## Data for processing:
++++++++++++++++++++
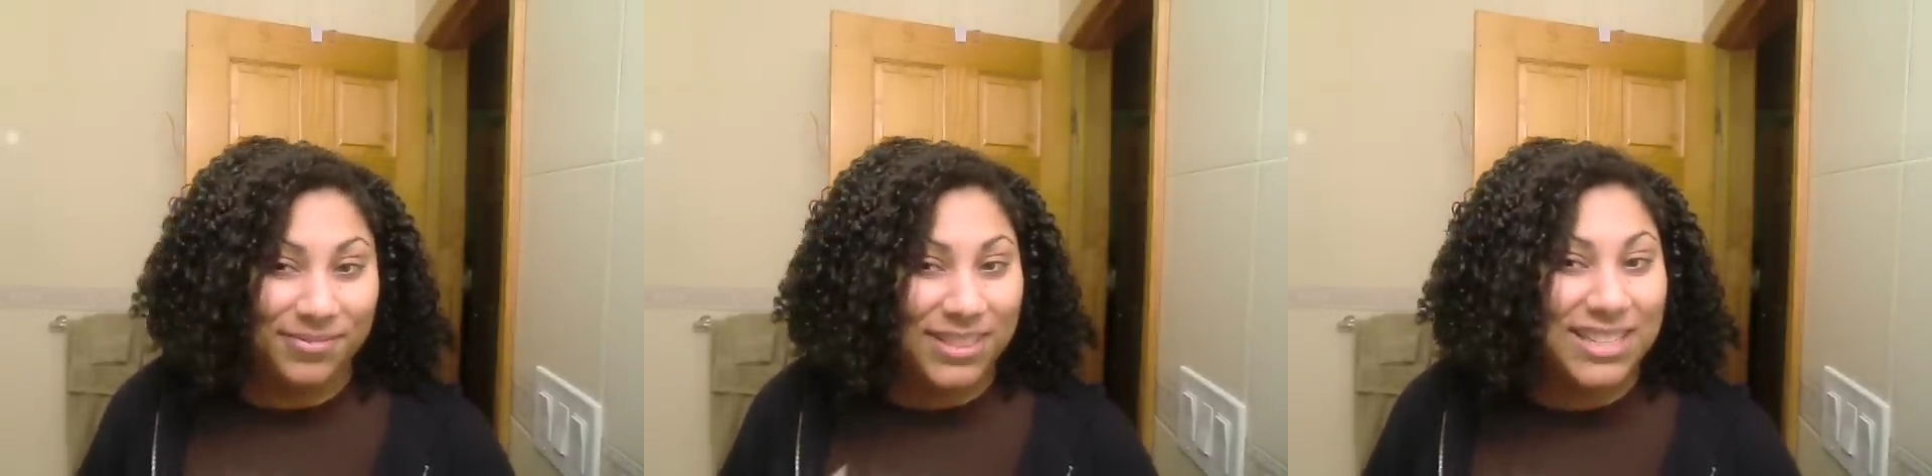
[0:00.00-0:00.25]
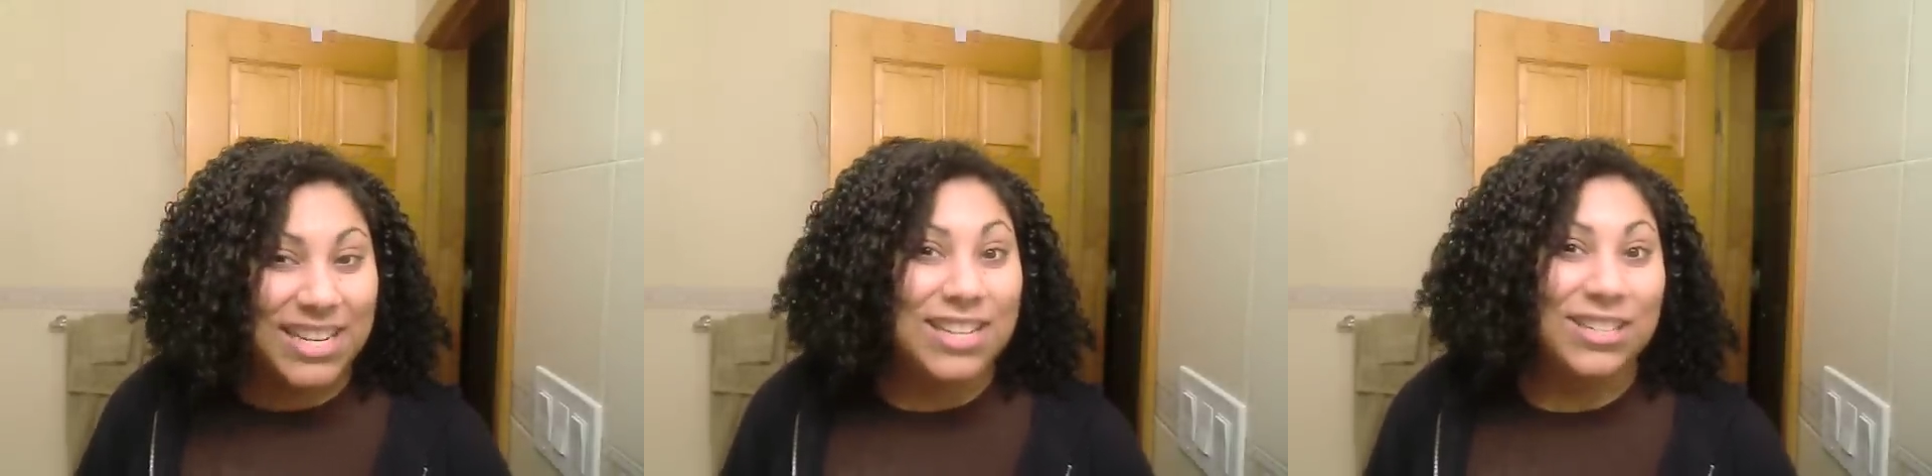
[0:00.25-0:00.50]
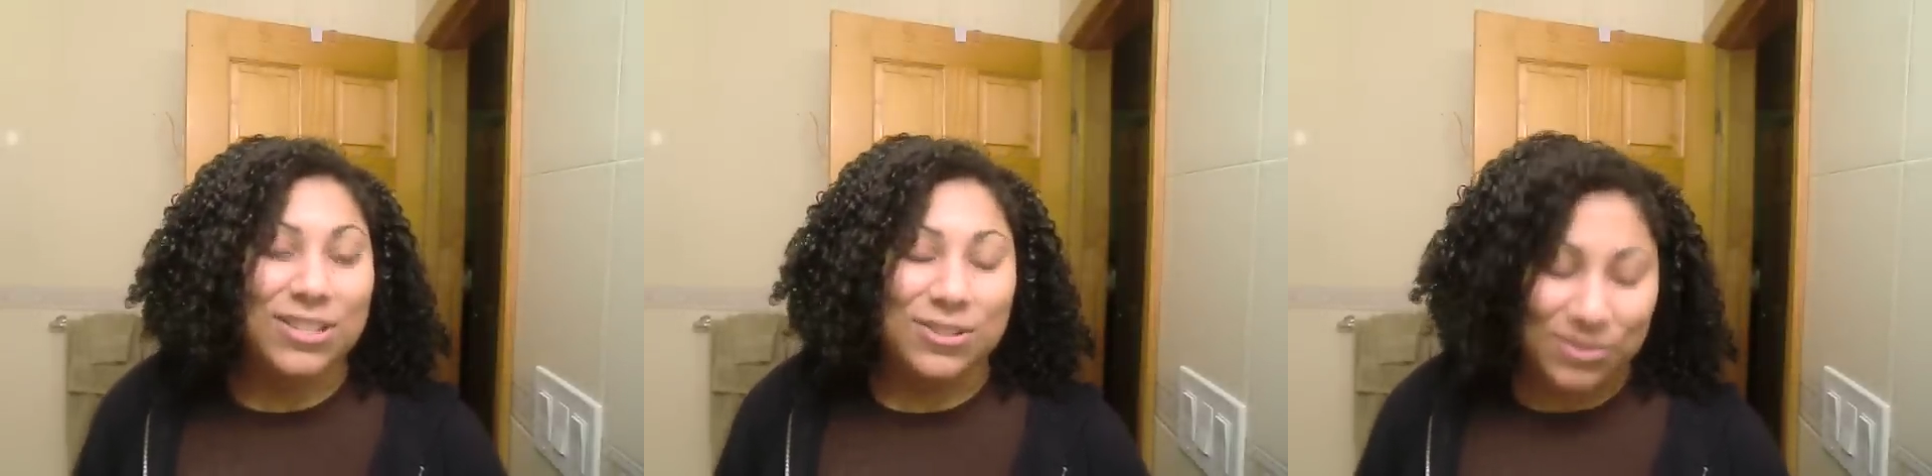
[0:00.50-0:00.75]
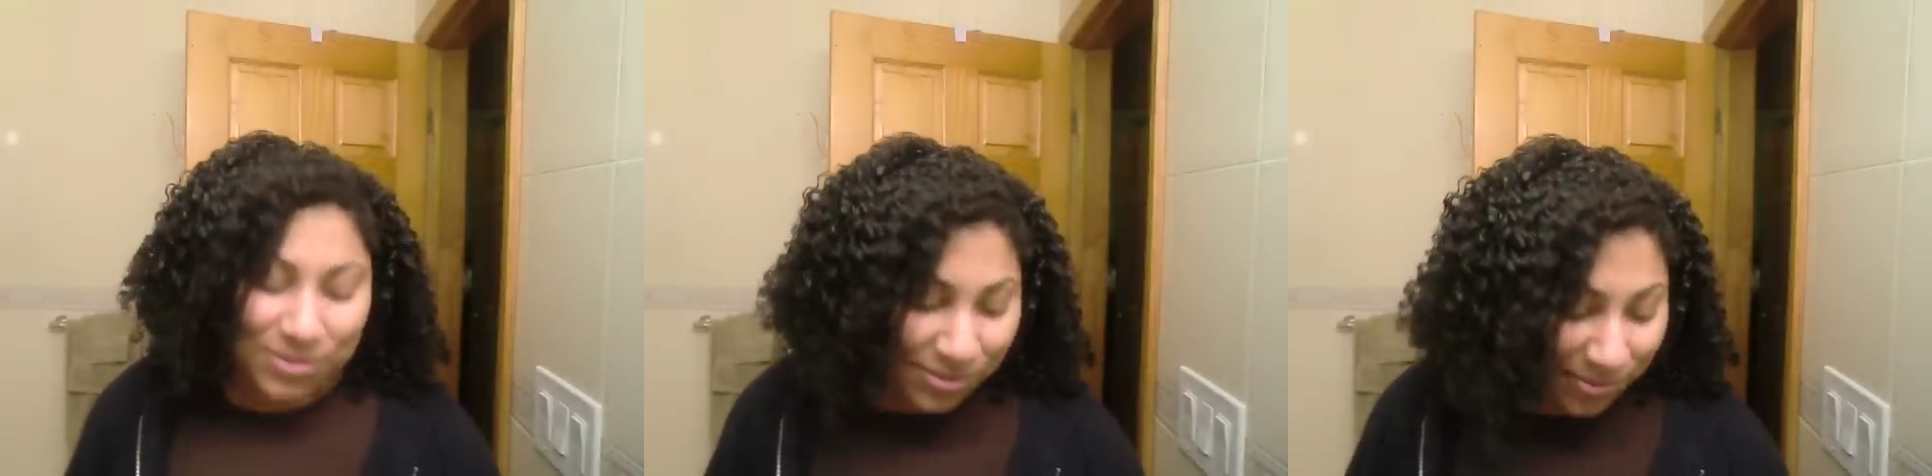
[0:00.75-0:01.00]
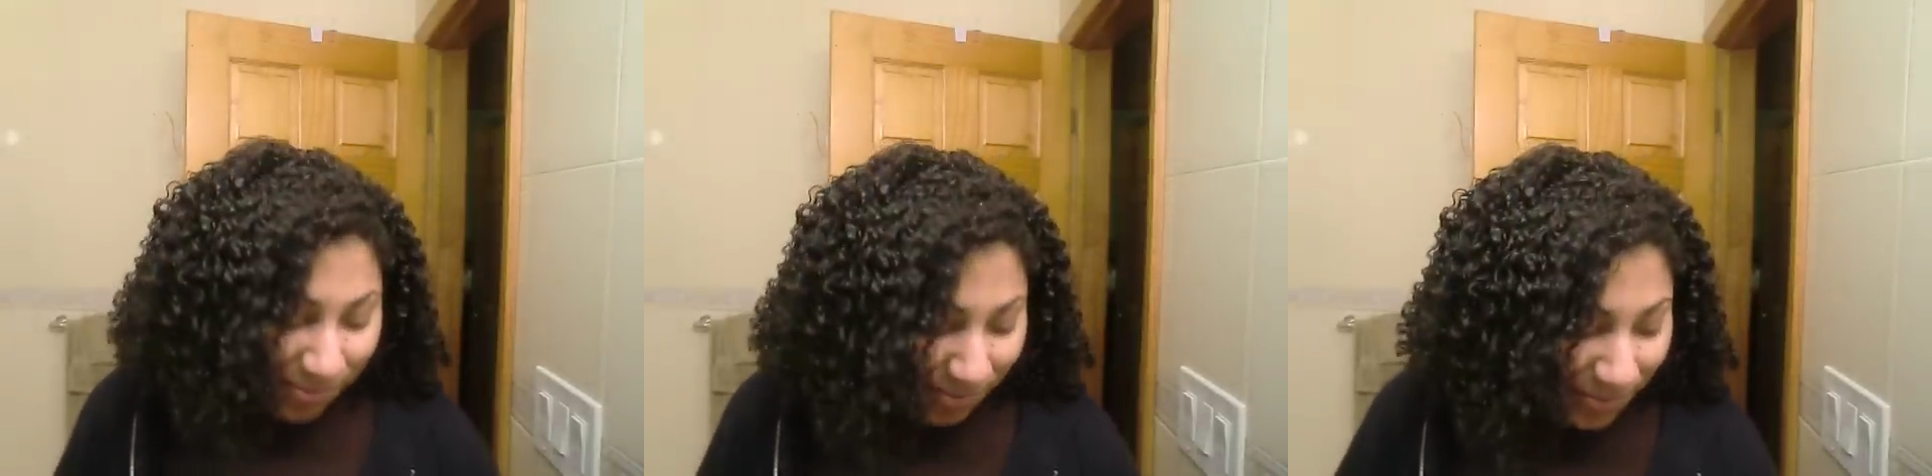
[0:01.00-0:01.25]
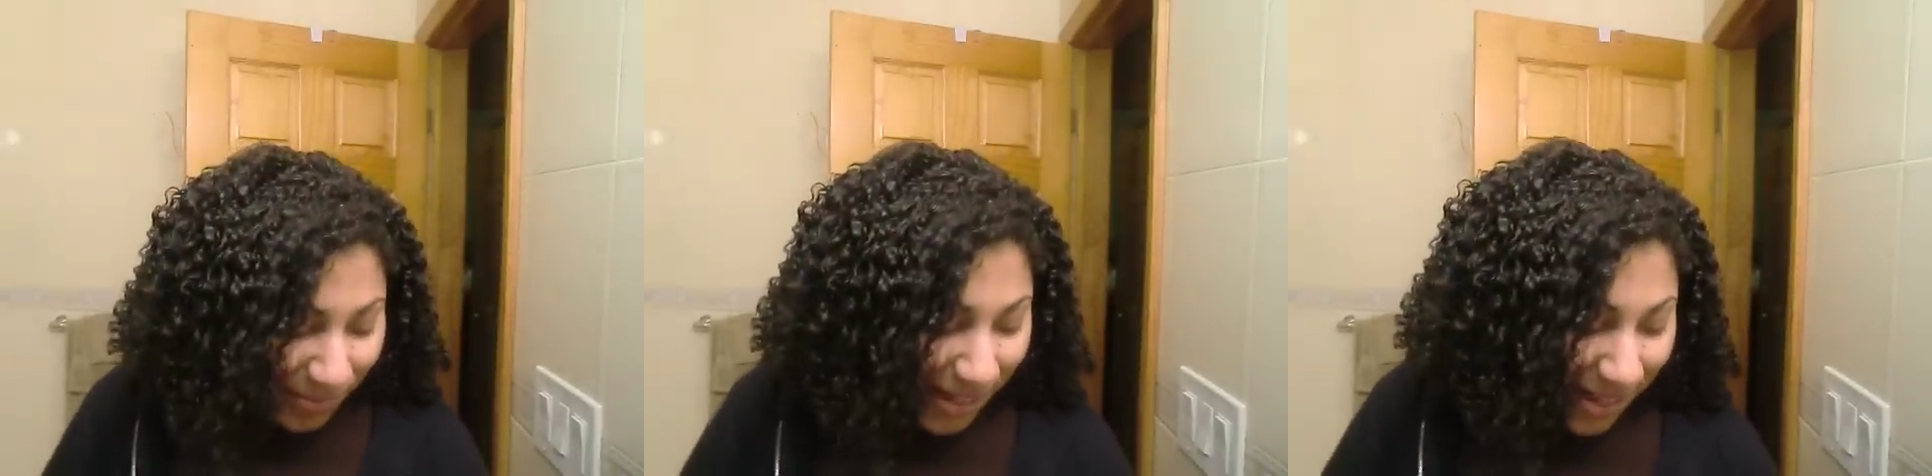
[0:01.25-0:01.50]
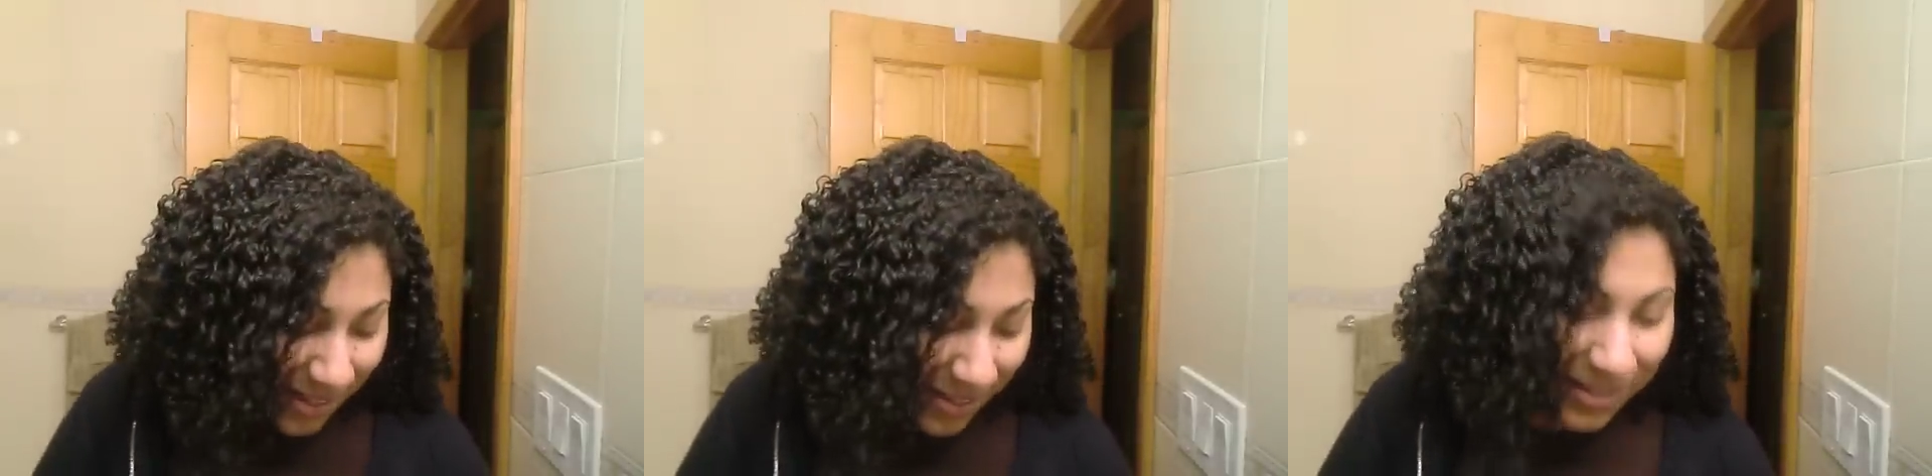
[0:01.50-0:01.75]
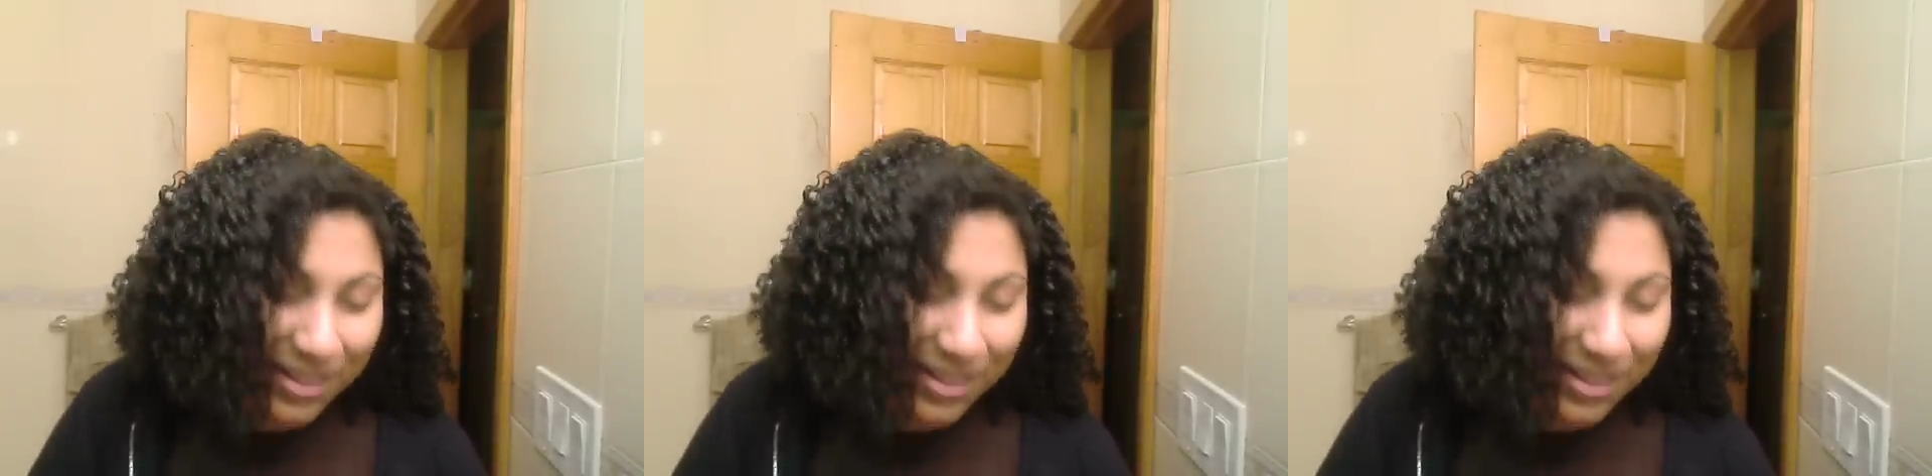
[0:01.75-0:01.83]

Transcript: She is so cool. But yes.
++++++++++++++++++++
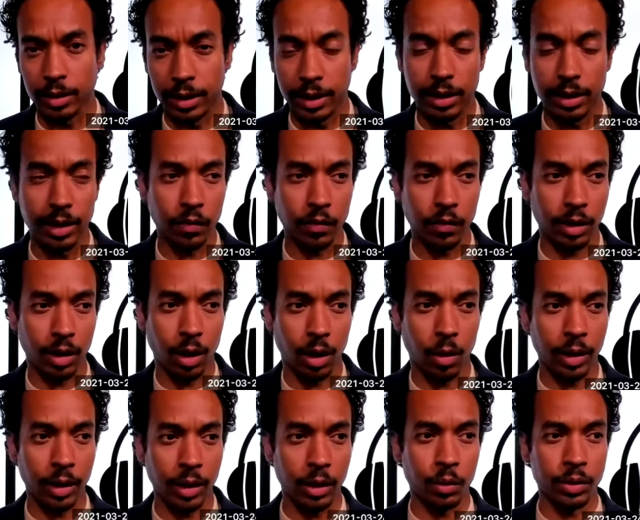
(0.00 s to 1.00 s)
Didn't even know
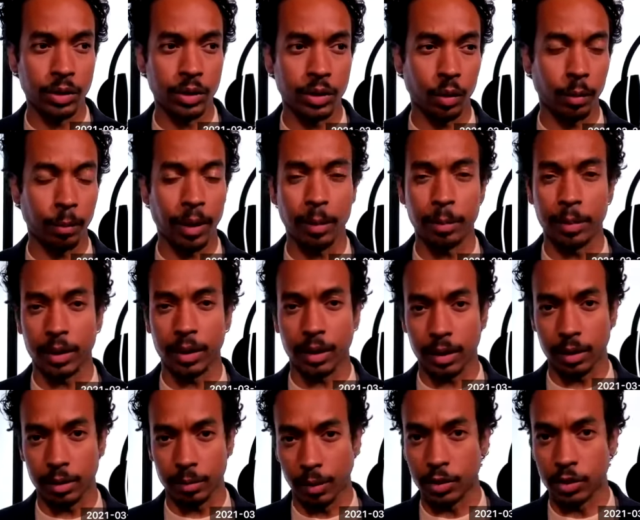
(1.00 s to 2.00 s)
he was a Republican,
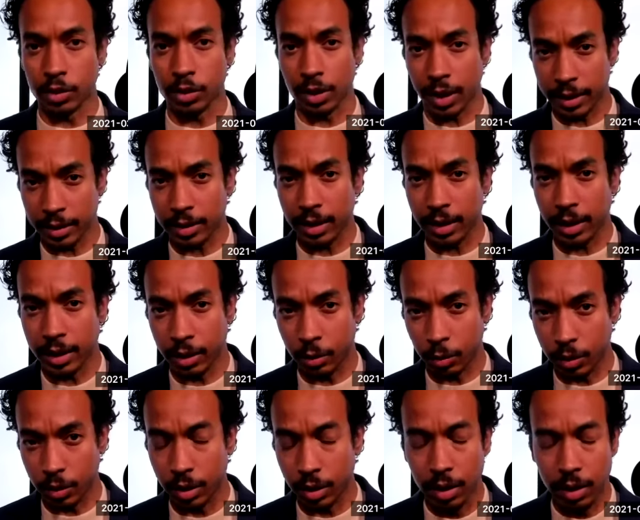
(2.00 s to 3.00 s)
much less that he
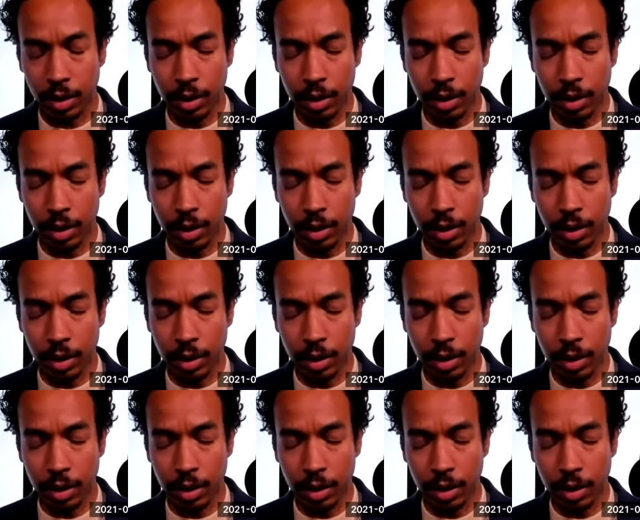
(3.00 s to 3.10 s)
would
++++++++++++++++++++
Using the data above, transcribe exactly the lines between those containing "[0:00.00-0:00.25]" and "Transcript: She is so cool. But yes.", inclusive, and leave every picture behind.

## Result:
[0:00.00-0:00.25]
[0:00.25-0:00.50]
[0:00.50-0:00.75]
[0:00.75-0:01.00]
[0:01.00-0:01.25]
[0:01.25-0:01.50]
[0:01.50-0:01.75]
[0:01.75-0:01.83]

Transcript: She is so cool. But yes.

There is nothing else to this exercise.